On “Making a Man,” Neretin sings about youth in transition and gaining acceptance from their families and religious communities. The track starts with Beck-like deep synths and a Stevie Ray Vaughan-esque blues guitar solo and features Neretin’s emotional vocals singing, “Your baby girl is a big bad boy/Can’t understand why I’m still not your pride and joy.”

“I work in an LGBTQ teen shelter, and I’m helping quite a few young people transition. I hear stories time and time again where young people are either cutting out, and they’re transitioning, and then their family takes them out,” Neretin said. “These are wonderful, fantastic young people who are in the middle of college, and it just boggles my mind every time, especially as a parent.”
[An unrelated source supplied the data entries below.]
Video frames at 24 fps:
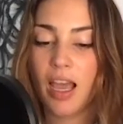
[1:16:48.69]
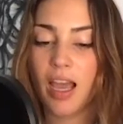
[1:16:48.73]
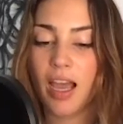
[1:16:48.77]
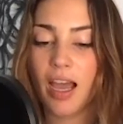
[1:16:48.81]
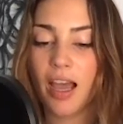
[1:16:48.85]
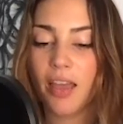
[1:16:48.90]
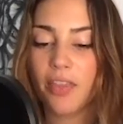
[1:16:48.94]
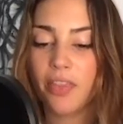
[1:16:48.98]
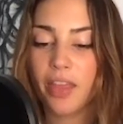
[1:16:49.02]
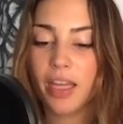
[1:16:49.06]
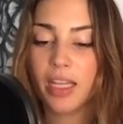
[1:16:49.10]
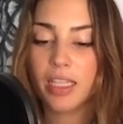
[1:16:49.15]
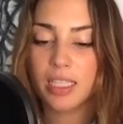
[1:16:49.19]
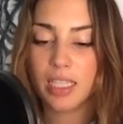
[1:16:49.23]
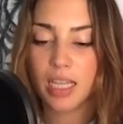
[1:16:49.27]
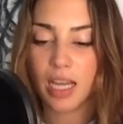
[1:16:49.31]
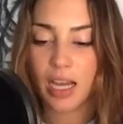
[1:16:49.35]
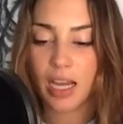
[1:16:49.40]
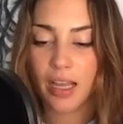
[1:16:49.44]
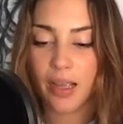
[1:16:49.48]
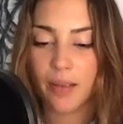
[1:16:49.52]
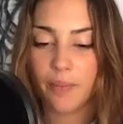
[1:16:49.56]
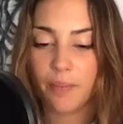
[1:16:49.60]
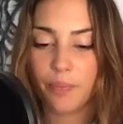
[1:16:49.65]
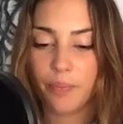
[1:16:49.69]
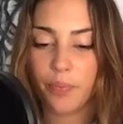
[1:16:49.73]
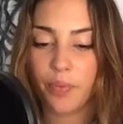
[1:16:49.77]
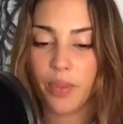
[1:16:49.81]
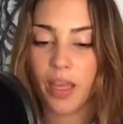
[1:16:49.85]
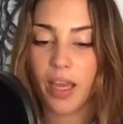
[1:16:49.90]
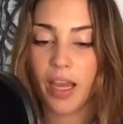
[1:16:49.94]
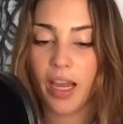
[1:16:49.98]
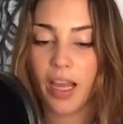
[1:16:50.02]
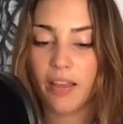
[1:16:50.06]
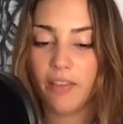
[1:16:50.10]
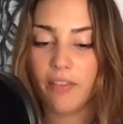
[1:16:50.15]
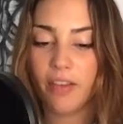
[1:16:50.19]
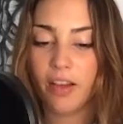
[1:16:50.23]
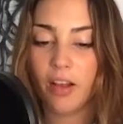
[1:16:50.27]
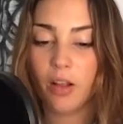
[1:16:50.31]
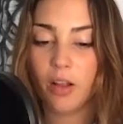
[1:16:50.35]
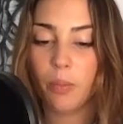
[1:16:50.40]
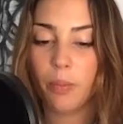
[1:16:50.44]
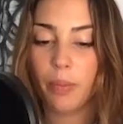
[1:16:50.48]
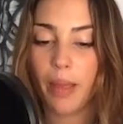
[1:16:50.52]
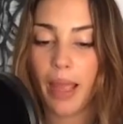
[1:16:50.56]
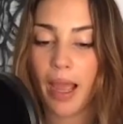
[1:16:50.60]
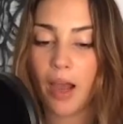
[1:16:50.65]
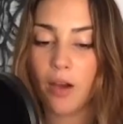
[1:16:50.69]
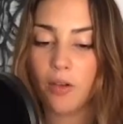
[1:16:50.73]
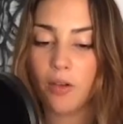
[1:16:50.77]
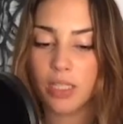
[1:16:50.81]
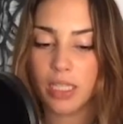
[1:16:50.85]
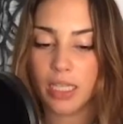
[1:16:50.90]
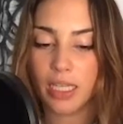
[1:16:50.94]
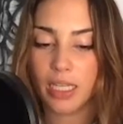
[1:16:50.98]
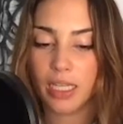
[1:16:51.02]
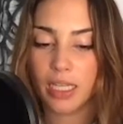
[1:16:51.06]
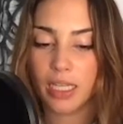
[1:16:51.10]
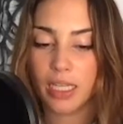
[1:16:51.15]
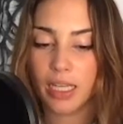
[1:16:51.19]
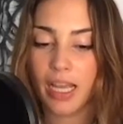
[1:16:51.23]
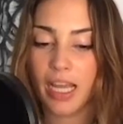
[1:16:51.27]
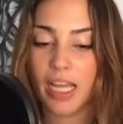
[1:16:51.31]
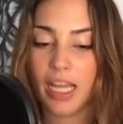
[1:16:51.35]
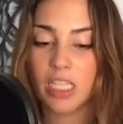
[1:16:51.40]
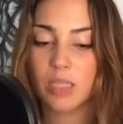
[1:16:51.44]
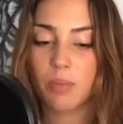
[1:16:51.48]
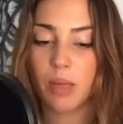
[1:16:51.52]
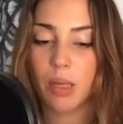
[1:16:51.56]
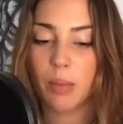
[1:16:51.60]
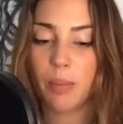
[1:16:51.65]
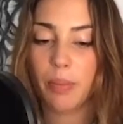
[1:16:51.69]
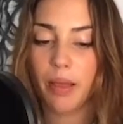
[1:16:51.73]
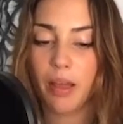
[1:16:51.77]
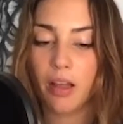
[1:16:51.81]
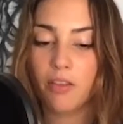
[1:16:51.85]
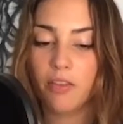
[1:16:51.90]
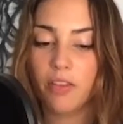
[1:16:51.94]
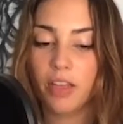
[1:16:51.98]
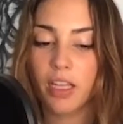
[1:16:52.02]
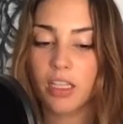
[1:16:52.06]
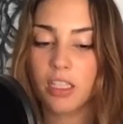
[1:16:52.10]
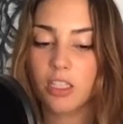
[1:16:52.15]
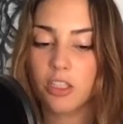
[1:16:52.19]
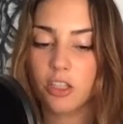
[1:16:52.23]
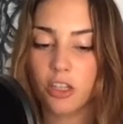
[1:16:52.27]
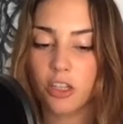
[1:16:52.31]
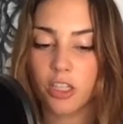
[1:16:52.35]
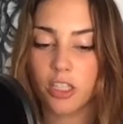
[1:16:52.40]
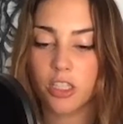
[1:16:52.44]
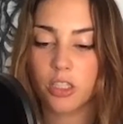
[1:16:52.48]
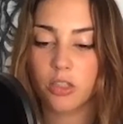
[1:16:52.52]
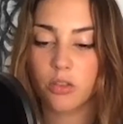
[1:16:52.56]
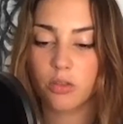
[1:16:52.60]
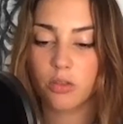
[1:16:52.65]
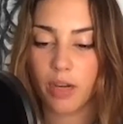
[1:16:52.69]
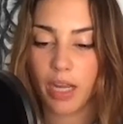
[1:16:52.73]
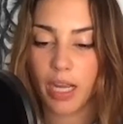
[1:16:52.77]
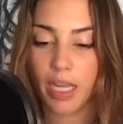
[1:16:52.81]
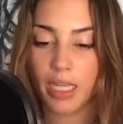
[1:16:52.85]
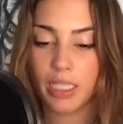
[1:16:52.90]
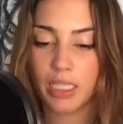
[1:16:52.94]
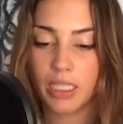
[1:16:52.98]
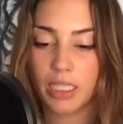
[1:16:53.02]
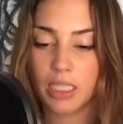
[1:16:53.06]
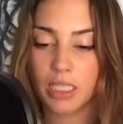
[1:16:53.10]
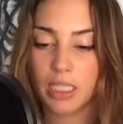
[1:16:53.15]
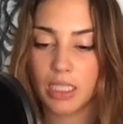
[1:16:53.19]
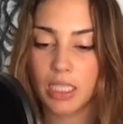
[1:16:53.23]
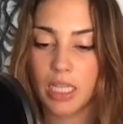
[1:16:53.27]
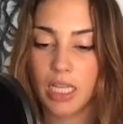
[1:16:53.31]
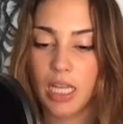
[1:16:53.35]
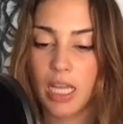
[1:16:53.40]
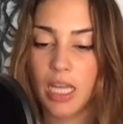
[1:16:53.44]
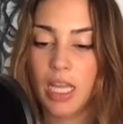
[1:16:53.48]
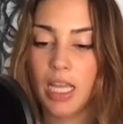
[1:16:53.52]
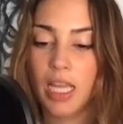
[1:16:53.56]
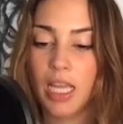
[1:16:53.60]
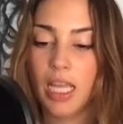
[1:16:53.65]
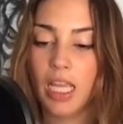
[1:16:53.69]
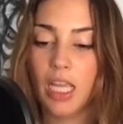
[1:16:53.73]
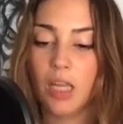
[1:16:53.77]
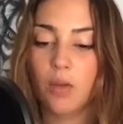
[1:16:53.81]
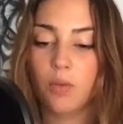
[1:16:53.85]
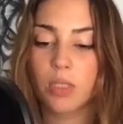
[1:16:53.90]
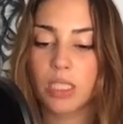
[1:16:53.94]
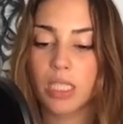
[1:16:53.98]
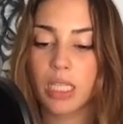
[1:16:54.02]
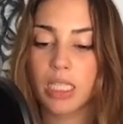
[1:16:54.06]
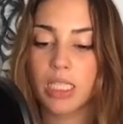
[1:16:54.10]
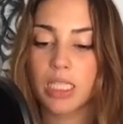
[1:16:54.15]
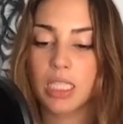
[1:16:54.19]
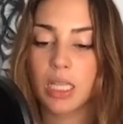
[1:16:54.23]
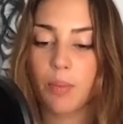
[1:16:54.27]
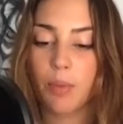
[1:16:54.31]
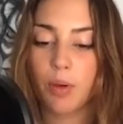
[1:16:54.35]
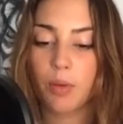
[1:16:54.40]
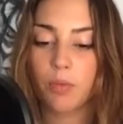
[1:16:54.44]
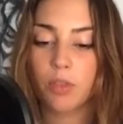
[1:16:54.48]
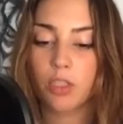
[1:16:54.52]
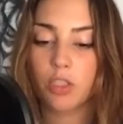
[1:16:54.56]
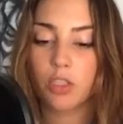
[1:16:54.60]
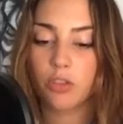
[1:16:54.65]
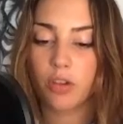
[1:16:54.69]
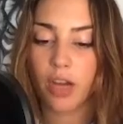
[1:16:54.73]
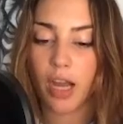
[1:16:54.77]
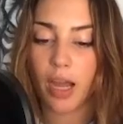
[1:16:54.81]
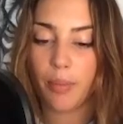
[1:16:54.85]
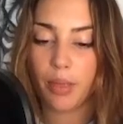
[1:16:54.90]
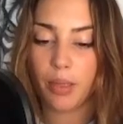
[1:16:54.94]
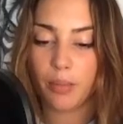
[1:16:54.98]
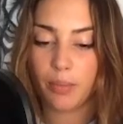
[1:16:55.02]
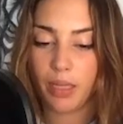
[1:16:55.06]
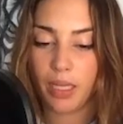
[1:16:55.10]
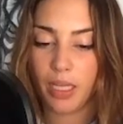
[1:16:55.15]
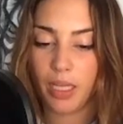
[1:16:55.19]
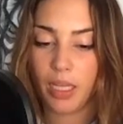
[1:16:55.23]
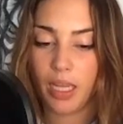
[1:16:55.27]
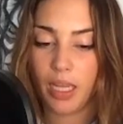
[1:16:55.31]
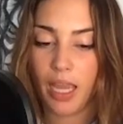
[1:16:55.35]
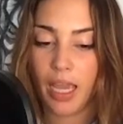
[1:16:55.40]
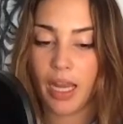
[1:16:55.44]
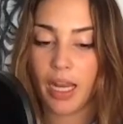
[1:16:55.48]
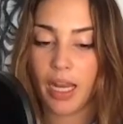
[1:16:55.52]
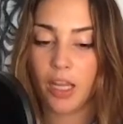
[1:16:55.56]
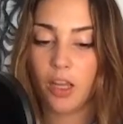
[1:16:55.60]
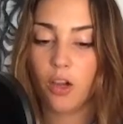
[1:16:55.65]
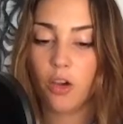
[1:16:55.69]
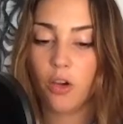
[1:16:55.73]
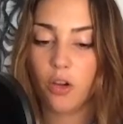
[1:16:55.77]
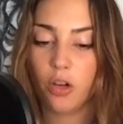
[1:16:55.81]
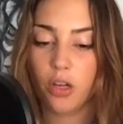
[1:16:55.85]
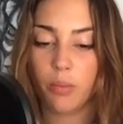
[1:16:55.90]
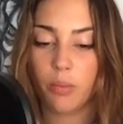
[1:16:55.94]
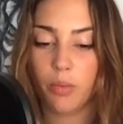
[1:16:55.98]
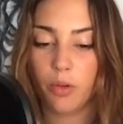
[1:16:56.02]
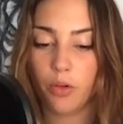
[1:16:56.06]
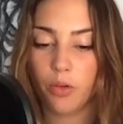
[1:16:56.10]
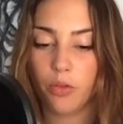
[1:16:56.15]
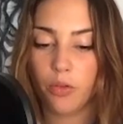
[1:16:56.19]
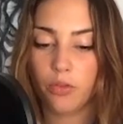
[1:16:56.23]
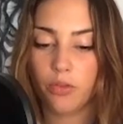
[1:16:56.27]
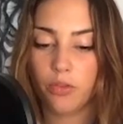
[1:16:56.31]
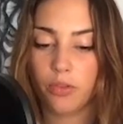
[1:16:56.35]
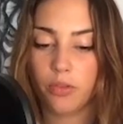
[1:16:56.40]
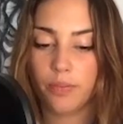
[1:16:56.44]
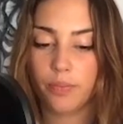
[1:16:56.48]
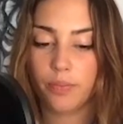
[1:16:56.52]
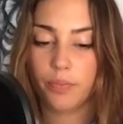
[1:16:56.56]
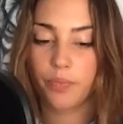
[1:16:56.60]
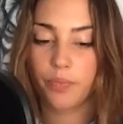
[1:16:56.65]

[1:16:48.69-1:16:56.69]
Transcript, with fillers: At that time, I felt pounding as my pelvic started to rise. It was like someone was grabbing me and I couldn't move.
Being in Her Musical Element

Nikki Neretin with Nikki and The Human Element, including Rob Taube, second row center

Neretin formed Nikki and The Human Element nearly two years ago after playing in a Pretenders cover band called “Nikki and the Tattooed Love Boys” and another original rock band called “Dysorderlies.”

After years of playing in different bands, Neretin decided to write her own music and learn the guitar after age 50. For her latest project, Neretin features a rotating collective of seven to eight musicians, including Rob Taube, a singer-songwriter, guitarist and keyboardist who produced “Elemental.”

Neretin teamed up with Taube at his East Village studio, Groove Garden, to record “Elemental” during two-hour blocks each Tuesday over an 18-month-period. Their collaboration resulted in the album’s seven tracks as well as another set songs for Neretin’s follow-up release.

“We’re already on the road, and we have five or six songs that are ready for new compilation. There’s no reason to stop,” Neretin said. “We’ve worked each other into our lives, and we do what you can in those two hours a week and play out as best we can. It’s called massive action. If you keep doing something you’re interested in, then you will get somewhere.”

Advocating for Social Justice

Neretin also sees music as a revolutionary route for social activism, whether it’s for LGBTQ youth, the homeless or animal rights. She accepts sock donations for the homeless at each Otto’s Shrunken Head live performance and donates the proceeds from sales of “Elemental” to Health Save NYC.

As a vegan, Neretin recently launched Health Save NYC, which promotes serving plant-based food to people in soup kitchens, shelters, schools and hospitals. It serves as a rewarding outlet for Neretin to combine her medical expertise with an ongoing commitment to social justice and community outreach.

“It’s part of a larger save movement, and I’m an ethical vegan, so I get the benefits of the environmental impact as well as the health impact,” she said. “The save movement is related more to the ethical animal component of veganism, but Health Save combines both.”